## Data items
====

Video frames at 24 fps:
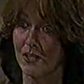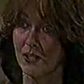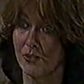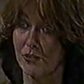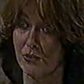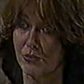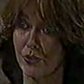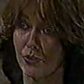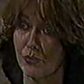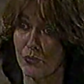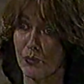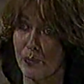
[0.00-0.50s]
Do
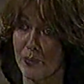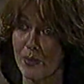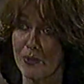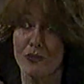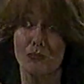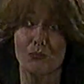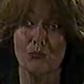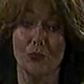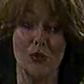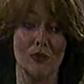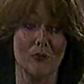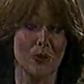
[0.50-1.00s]
you know
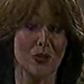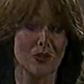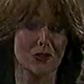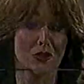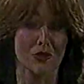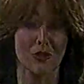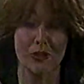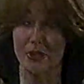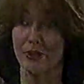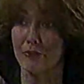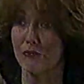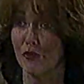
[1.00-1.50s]
we've been
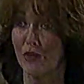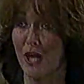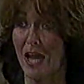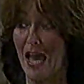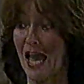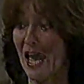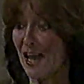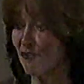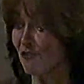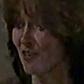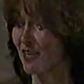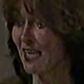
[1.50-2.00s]
talking for
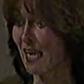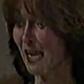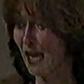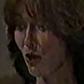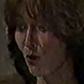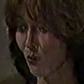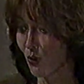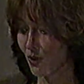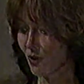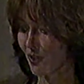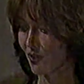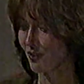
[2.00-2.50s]
half an
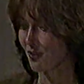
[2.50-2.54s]
hour?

====

## Problem description
Only the lines from the one holding "[0.00-0.50s]" through the last line of the records should be output, please, exactly and without any pictures.

## Exercise response
[0.00-0.50s]
Do
[0.50-1.00s]
you know
[1.00-1.50s]
we've been
[1.50-2.00s]
talking for
[2.00-2.50s]
half an
[2.50-2.54s]
hour?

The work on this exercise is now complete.